━━━━━ SUPPLIED ENTRIES ━━━━━
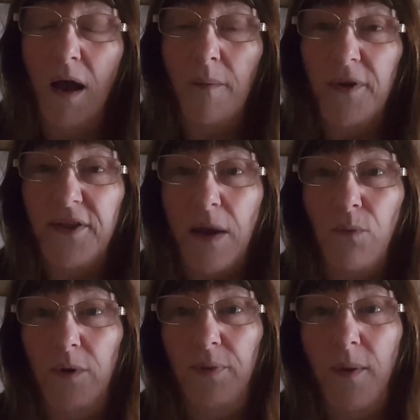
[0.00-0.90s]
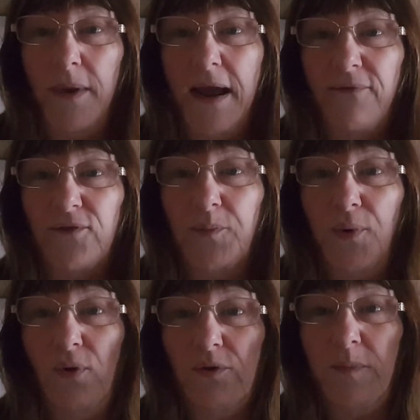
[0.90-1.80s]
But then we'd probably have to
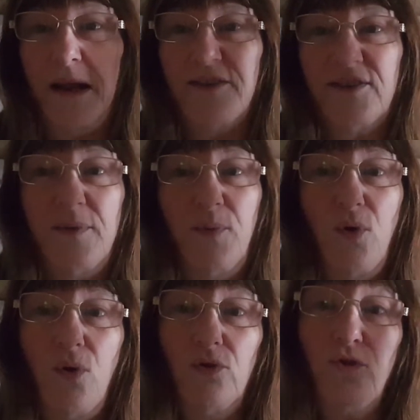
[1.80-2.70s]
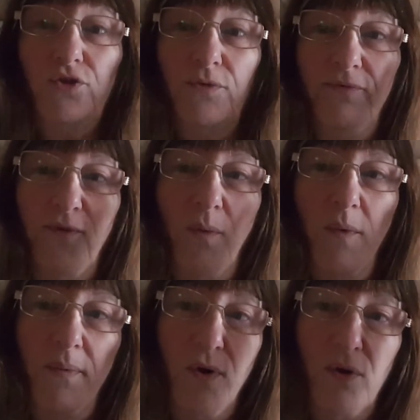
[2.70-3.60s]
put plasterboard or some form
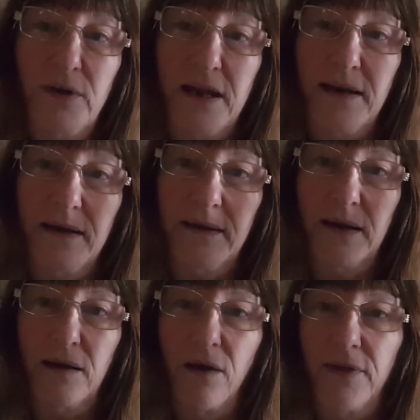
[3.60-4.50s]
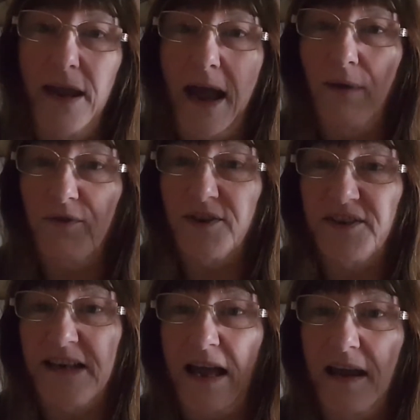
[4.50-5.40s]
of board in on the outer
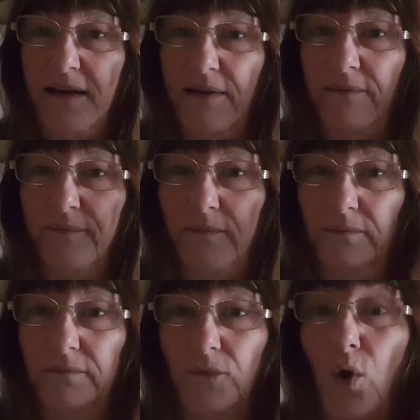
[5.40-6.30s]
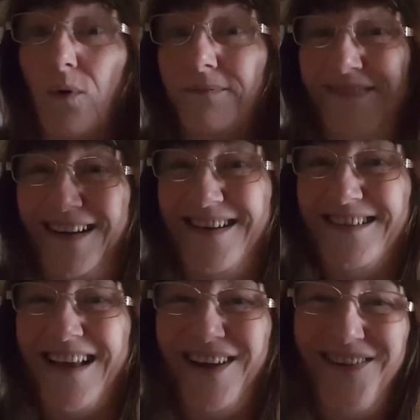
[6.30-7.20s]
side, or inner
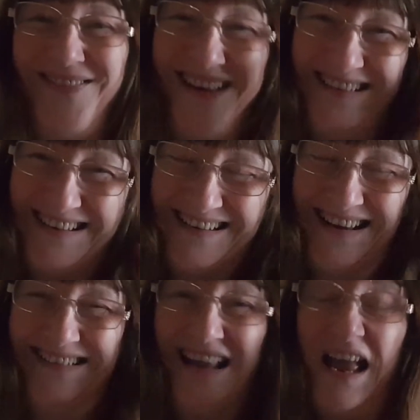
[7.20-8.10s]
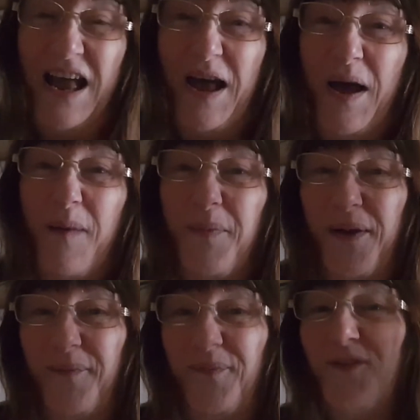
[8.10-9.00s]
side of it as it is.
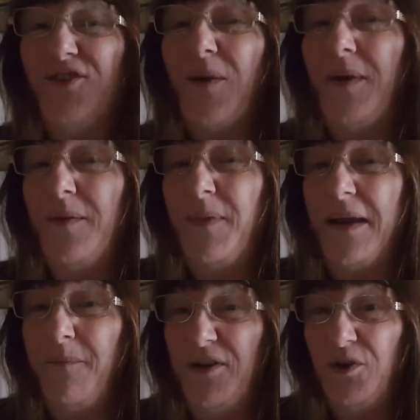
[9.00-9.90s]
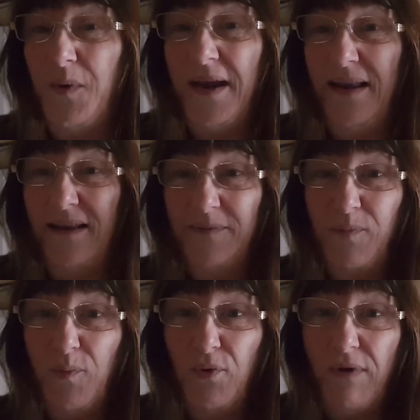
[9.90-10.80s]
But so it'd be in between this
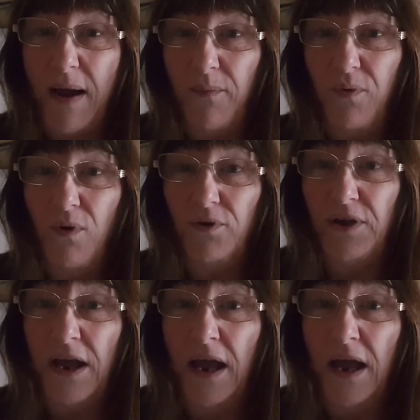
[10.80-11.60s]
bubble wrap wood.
━━━━━
━━━━━ SUPPLIED ENTRIES ━━━━━
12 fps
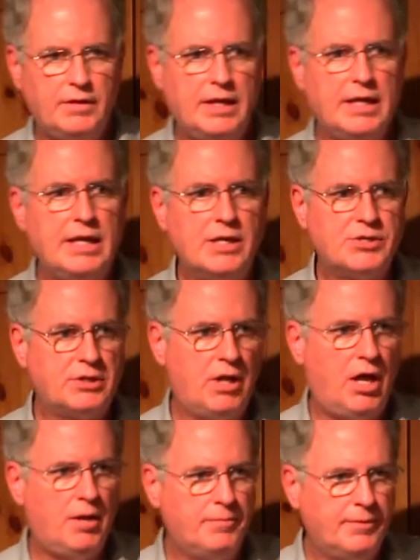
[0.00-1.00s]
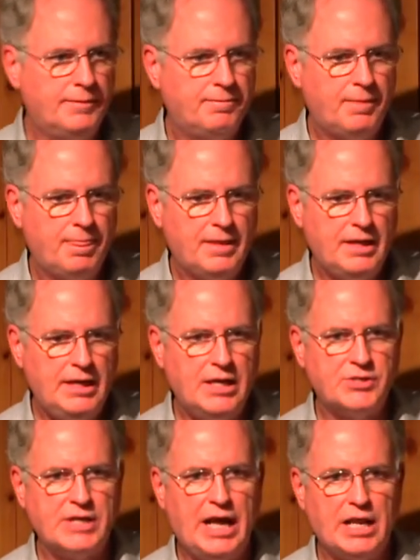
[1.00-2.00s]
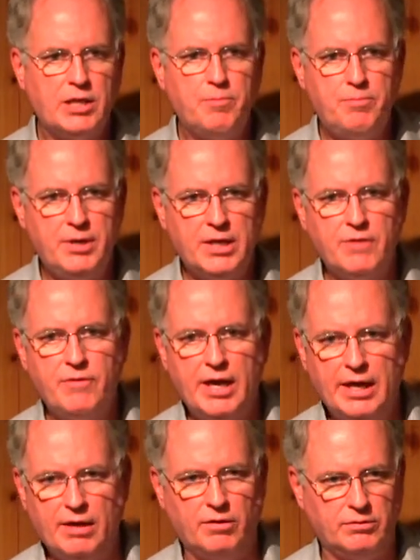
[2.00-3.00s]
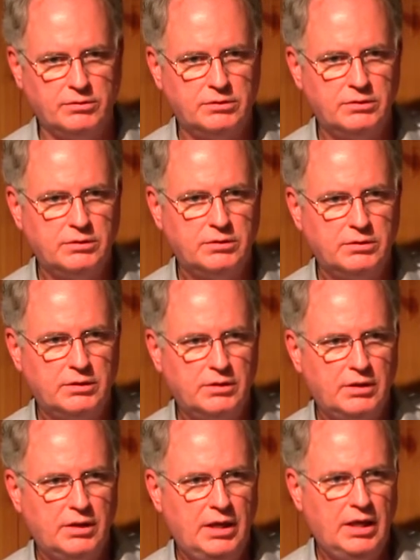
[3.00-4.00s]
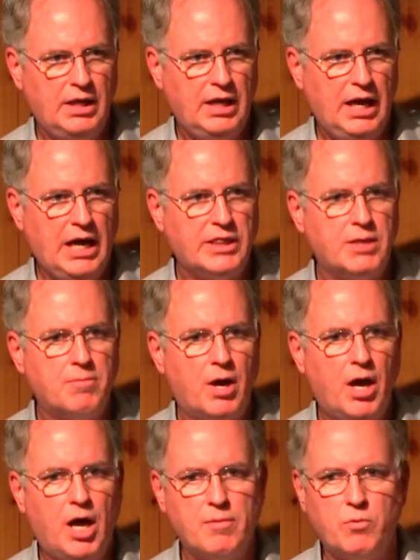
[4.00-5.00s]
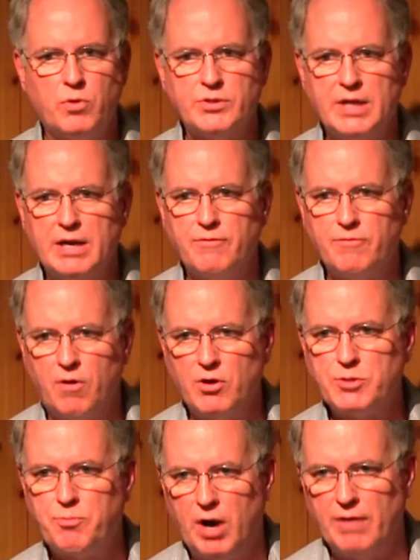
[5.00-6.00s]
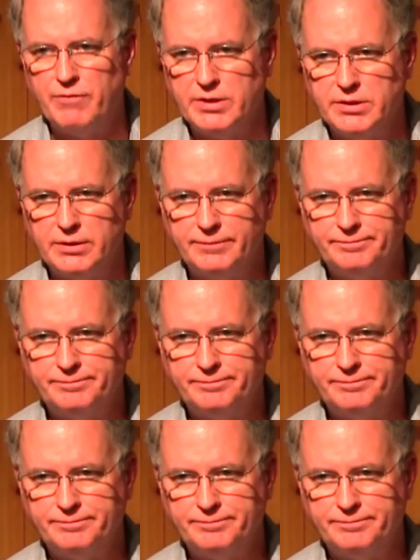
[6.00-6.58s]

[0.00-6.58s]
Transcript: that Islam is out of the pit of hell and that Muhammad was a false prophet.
━━━━━
━━━━━ SUPPLIED ENTRIES ━━━━━
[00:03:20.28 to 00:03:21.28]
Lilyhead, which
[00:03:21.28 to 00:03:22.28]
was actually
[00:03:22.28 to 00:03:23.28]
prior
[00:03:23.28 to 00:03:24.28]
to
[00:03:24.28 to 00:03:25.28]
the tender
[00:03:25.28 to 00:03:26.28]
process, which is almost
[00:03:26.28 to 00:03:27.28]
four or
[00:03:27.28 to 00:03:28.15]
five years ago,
━━━━━
- [WHAT TO PRODUCE]:
Both boundary lines included, write out word for word only the lines above from the one containing "[0.00-1.00s]" to the one containing "Transcript: that Islam", leaving out any pictures.

- [PROBLEM SOLUTION]:
[0.00-1.00s]
[1.00-2.00s]
[2.00-3.00s]
[3.00-4.00s]
[4.00-5.00s]
[5.00-6.00s]
[6.00-6.58s]

[0.00-6.58s]
Transcript: that Islam is out of the pit of hell and that Muhammad was a false prophet.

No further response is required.